第百九十四話 質実の将Ⅱ
「群蒼会を率いるのは魁世、新納魁世。君しかいない」
魁世は口の中が一気に乾いて人語を喋れなくなりそうになったが、何度も唾を飲み込んで繋ぐ。
「ぁは、惟義。誤解を生む言い様は避けてくれ。全員で帰るんだ」
「魁世、分かるだろう。最早無傷で此処を脱するのは不可能だ」
現実はもう段階を逸してしまっている。それは魁世も分かっているつもりで、だからこそ何か策を講じて事態の打開を図りたかった。
時間は無いが時間が欲しい。どうしてこうも上手くいかない。今の今まで僕は何をしていた
彼は至って健康的に“我に妙案あり”といった顔をして視線を回し、寝参謀とも云われた少女のところで、見渡すのを止める。
「おれが三年前に帝都を救う方法を皇帝にケンサクしただろう?あれを用いる
どうだ、透はどう思う」
属領南奧州軍の参謀長として、群蒼会のメンバーとして、霧の参謀、宗方透は、いつもの眠たげな目に、確かな思念を宿らし答える。

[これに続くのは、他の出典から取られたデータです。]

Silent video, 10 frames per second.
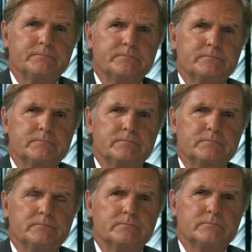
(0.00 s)

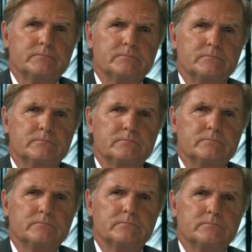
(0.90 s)

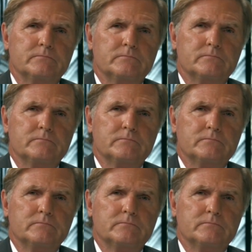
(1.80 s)
[no speech]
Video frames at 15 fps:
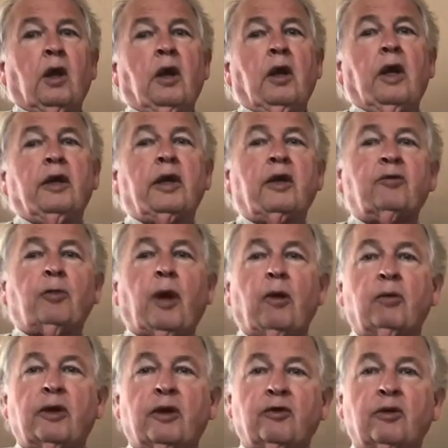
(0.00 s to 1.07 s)
And that's
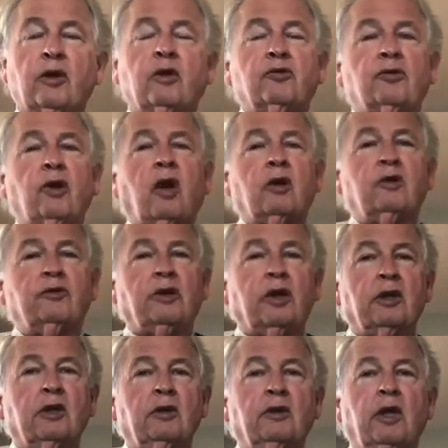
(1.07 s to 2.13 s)
probably as good a song as
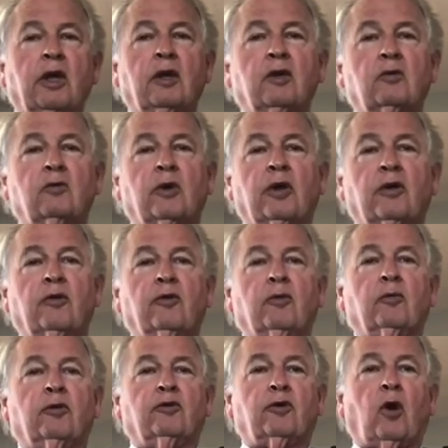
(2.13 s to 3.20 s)
any to end with.
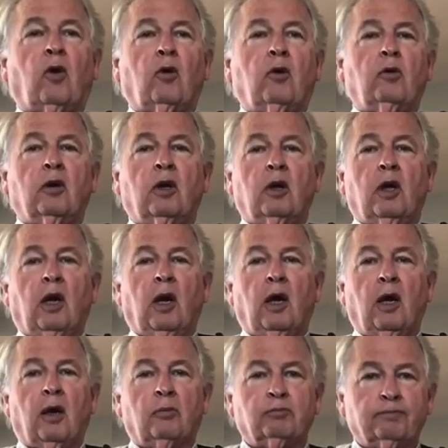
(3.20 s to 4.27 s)
So
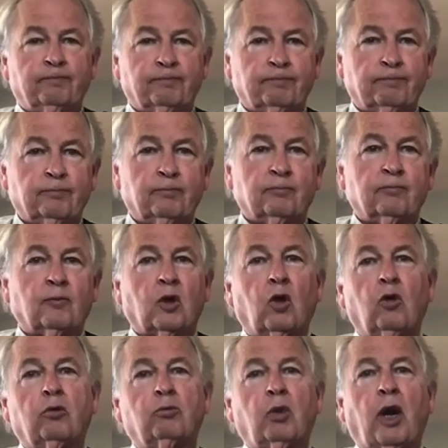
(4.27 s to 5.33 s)
go
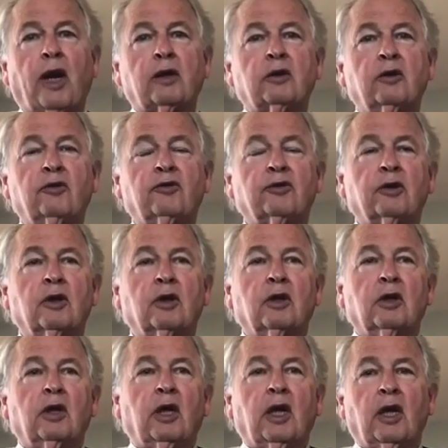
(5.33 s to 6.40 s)
and practice,
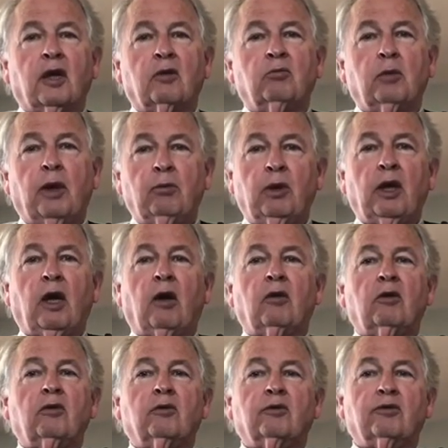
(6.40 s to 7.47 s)
and maybe
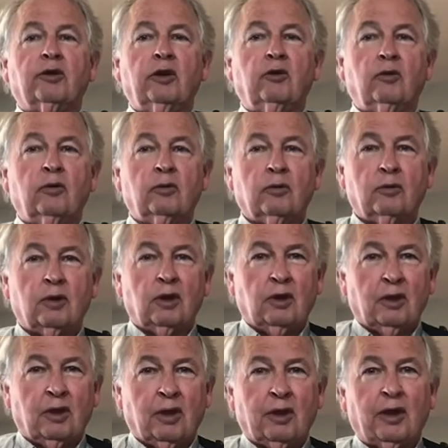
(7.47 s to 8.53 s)
I'll see you
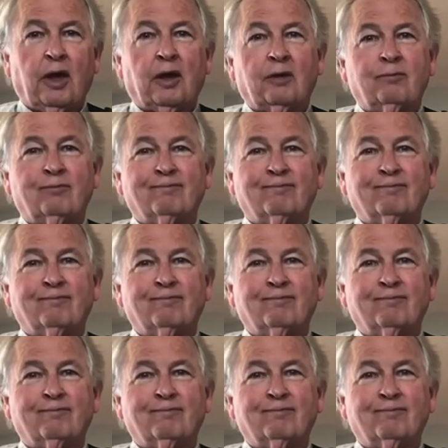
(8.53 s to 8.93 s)
again.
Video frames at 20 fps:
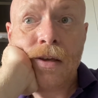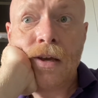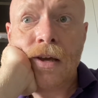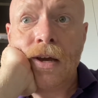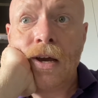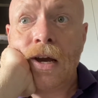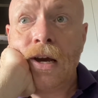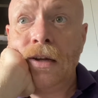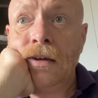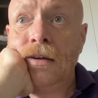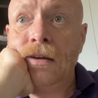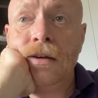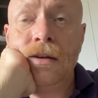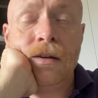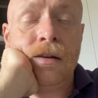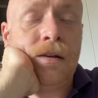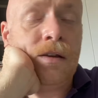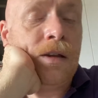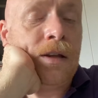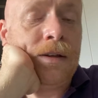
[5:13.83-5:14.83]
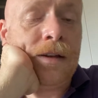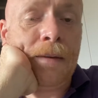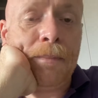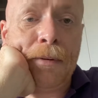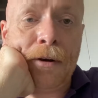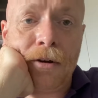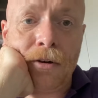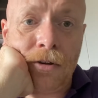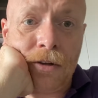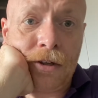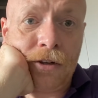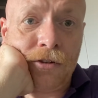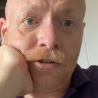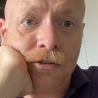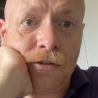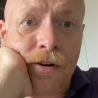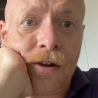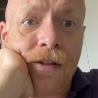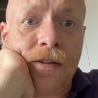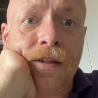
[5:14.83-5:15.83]
had the typical
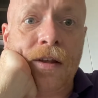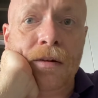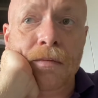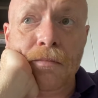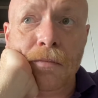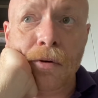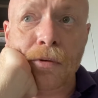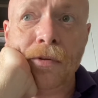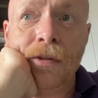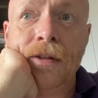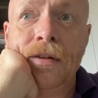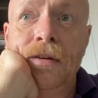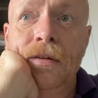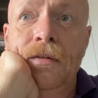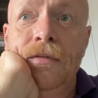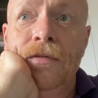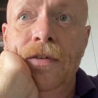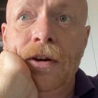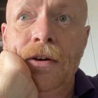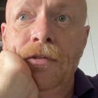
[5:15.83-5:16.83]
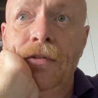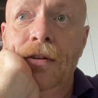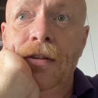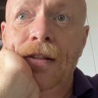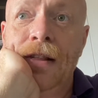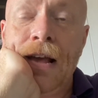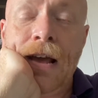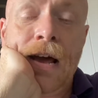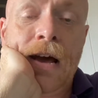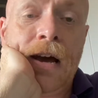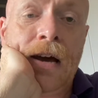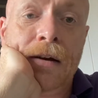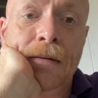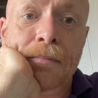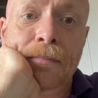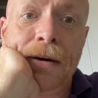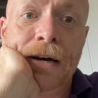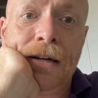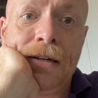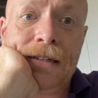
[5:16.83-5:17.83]
injuries that most veterans
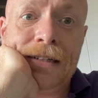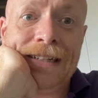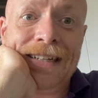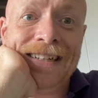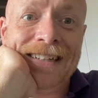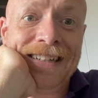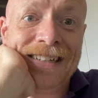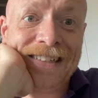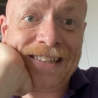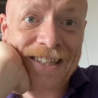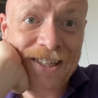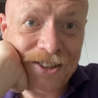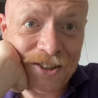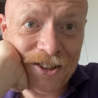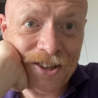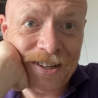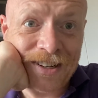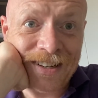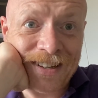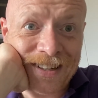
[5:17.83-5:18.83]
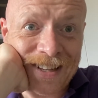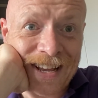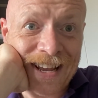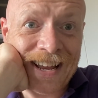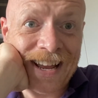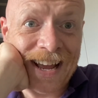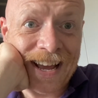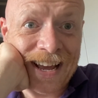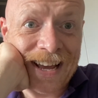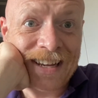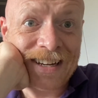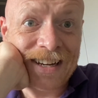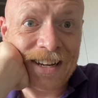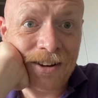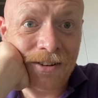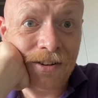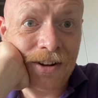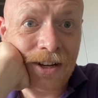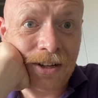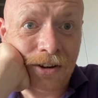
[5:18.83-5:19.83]
had, but in addition, they had
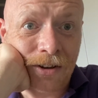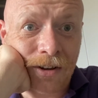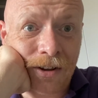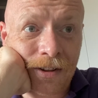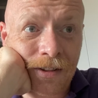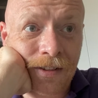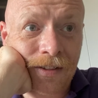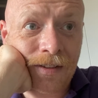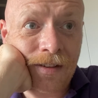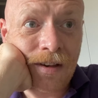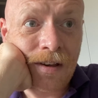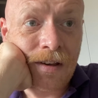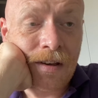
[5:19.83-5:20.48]
hearing loss.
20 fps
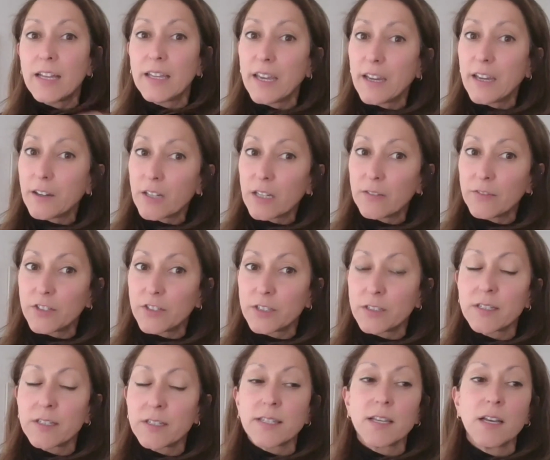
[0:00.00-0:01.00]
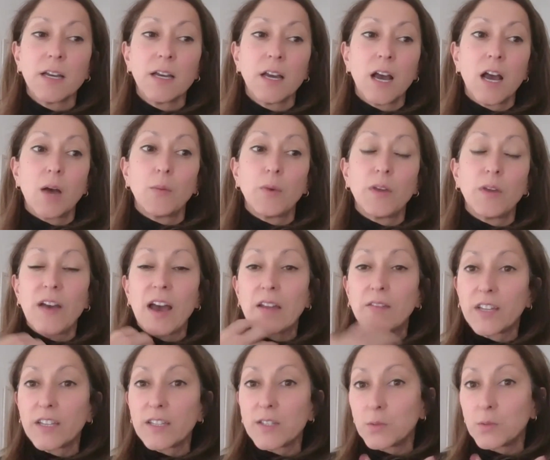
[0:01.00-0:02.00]
and caregivers. We have
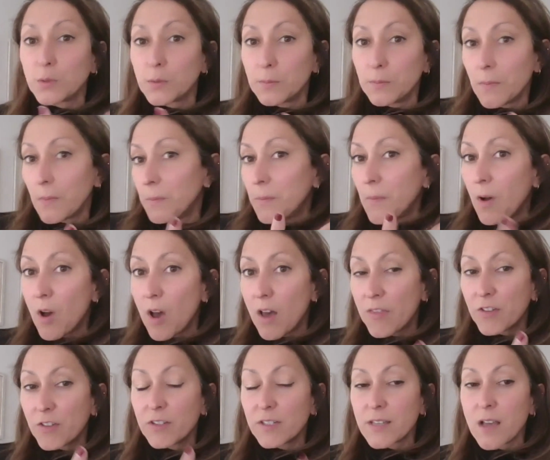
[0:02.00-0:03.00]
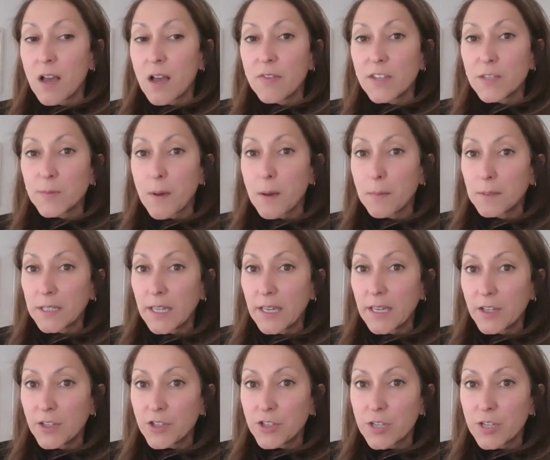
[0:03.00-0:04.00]
advocates who are authors on this
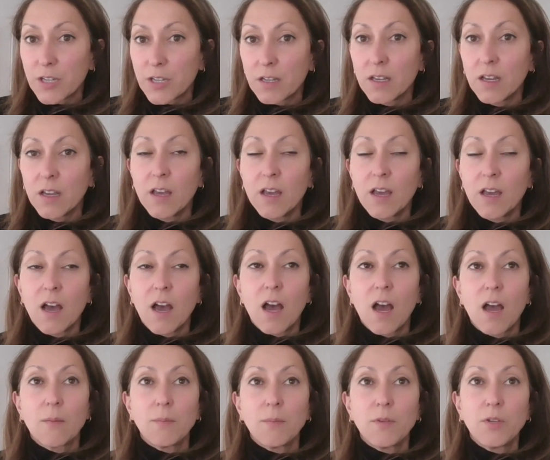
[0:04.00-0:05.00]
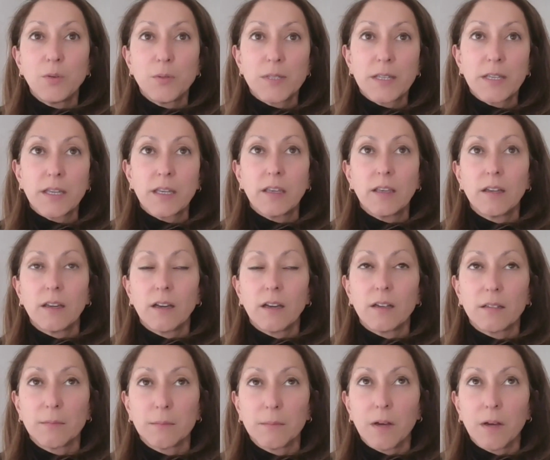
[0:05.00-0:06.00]
publication using
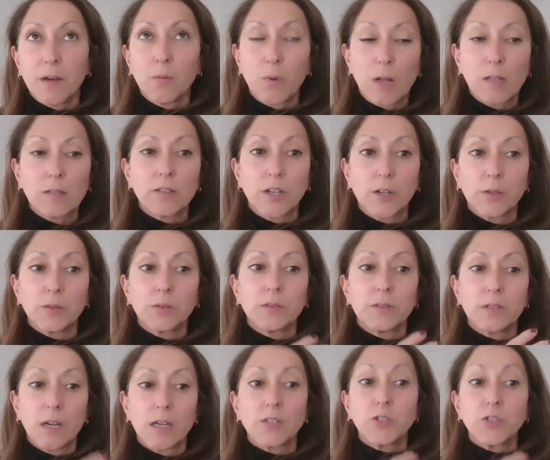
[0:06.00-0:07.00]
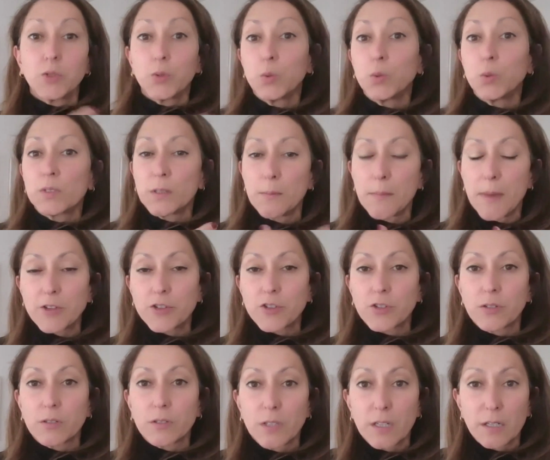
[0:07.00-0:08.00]
a well-known tool to
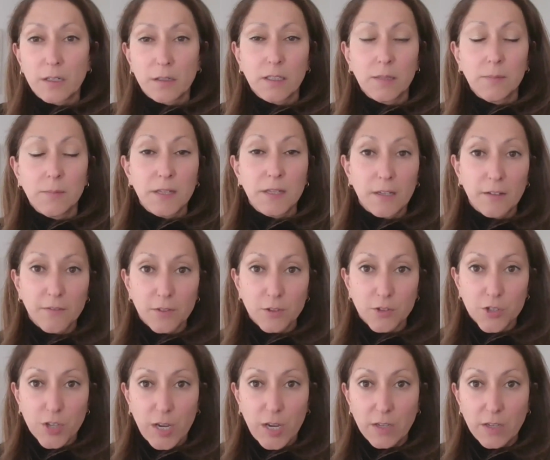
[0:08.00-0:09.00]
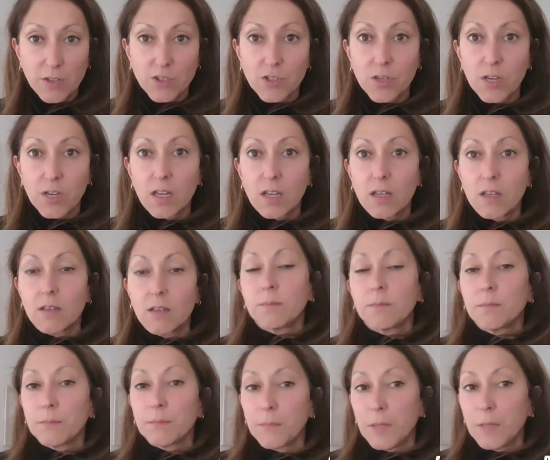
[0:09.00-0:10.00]
measure clinically meaningful change
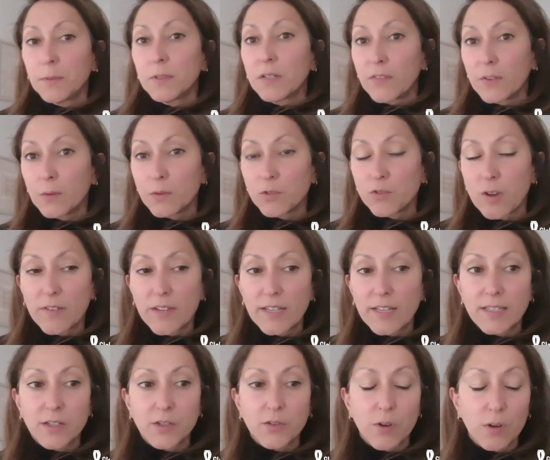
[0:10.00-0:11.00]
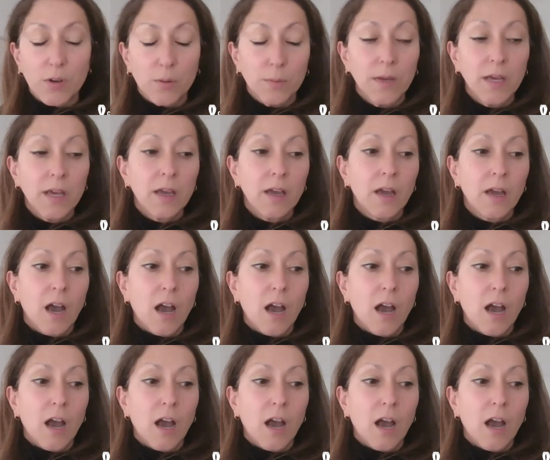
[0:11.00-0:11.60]
in people living with Dravet syndrome.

「群蒼会が全員かえるのは、ふかのう。ただ、一個ですすんで、ぶんさんして逃げる。けど、さいしょに敵をひきつける役がひつよう。べつの案は、ない」
「…ッ!!まだ決めるには早い」
魁世にも目下の状況が犠牲無くして対処はできないことは分かってはいた。だが、最後まで代案を考えて、ついに立案できなかった。それを透からも指摘され、魁世は苦悶する。
そんな魁世に、惟義は澱みない真っ直ぐな目を細め、優しげな顔で謂った。
「もう時間が無いと云ったのは魁世じゃないか。我らが軍師透がこう云うんだ。おれにもカッコいいところ披露させてくれろ」
次の瞬間、またも爆音と激震が屋敷プラウハ城を襲った。
さきほどと同じ、大砲弾が着弾したのだろう事は間違いない。
爆音と噴煙が、魁世たちのいる部屋に立ち込めた。
「…次は直撃するだろう。行くんだ、魁世。君はいつも決断を尊重してくれた
また、頼む」
それはしっぺ返しだった。
惟義に属領領主、群蒼会の長の地位を、彼の誠実さにかまけて押し付け、今まで最後の責任という部分から逃げてきた魁世に、次はもう逃げ出さないよう、今度はこんな事にならぬようにする、惟義からの強烈な殴打だった。
応えるほか無かった。
「わかった。うん。群蒼会と、全て、全て僕がなんとかする」
魁世は決意をし、切り替えた。
準備を開始する。
明可たち男子メンバーは、これは決して今生の別れでは無いと、必ず生きて再会しようと、僅かな時間だったが言葉を交わし、そこで武官連も心を決める。
直はしきりに鼻を鳴らしながら謂った。
「魁世の奴は好かん。だから惟義、敵陣を突破すればそのまま帰還すればいい。俺には囮など無くとも旅団まで帰れる」「うむ、直、魁世にも優しくしてやってくれよ」
なにが、なにが優しくだ。ふさげるなよっ!!
直は絶句して、顔がくしゃくしゃになりそうになるのを必死に堪えて踵を返し、明可たちと黙々と脱出の最終確認を始めた。
惟義が正面で敵を引きつけているうちに、全員でプラウハ城母屋を脱し、早紀たち文官連は城内に残された二台の馬車に詰め込んで、明可たち武官連がここに来るまでに乗った馬に騎乗し周囲を護衛しながら全速力で一路、南奥州まで帰還する。
さいごに、惟義は魁世に、すこし恥ずかしそうに小声で告げた。
「あと魁世、その、ついでにお願いがあるのだが——」
次に発せられた言葉に魁世は目を丸くした。何故なら、これまた予想だにしない事だったからだ。
別に煩わしい話題では無いが、とはいえ今ここで暴露する話なのかと一言謂いたくもなったが、魁世は飲み込んだ。
「——こんなときに、はぁまぁわかった。必ず、守ろう」
場違いに観念した様子の魁世に、惟義は申し訳なさそうに繊細な笑みを浮かべた。
「すまん、頼まれてくれ」
二人は緊張がプツリと切れたようにして笑った。
さては味を占めたな?
そう魁世は、このような状況にあっても意図して精神的な幅を利かせることで精神を落ち着かせた。
準備が完了し、再び表情を引き締めて魁世は合図した。
「惟義」
「うむ。攻め、ただ攻め、猪突を繰り返し翻弄する!!」
惟義は太刀“クサナギ丸”を構え、肺の空気を全て出し切る気で鬨の声を上げた。プラウハ城を囲む敵兵達へ向かって突っ走る。
質実の将。嶋津惟義の戦いがはじまる。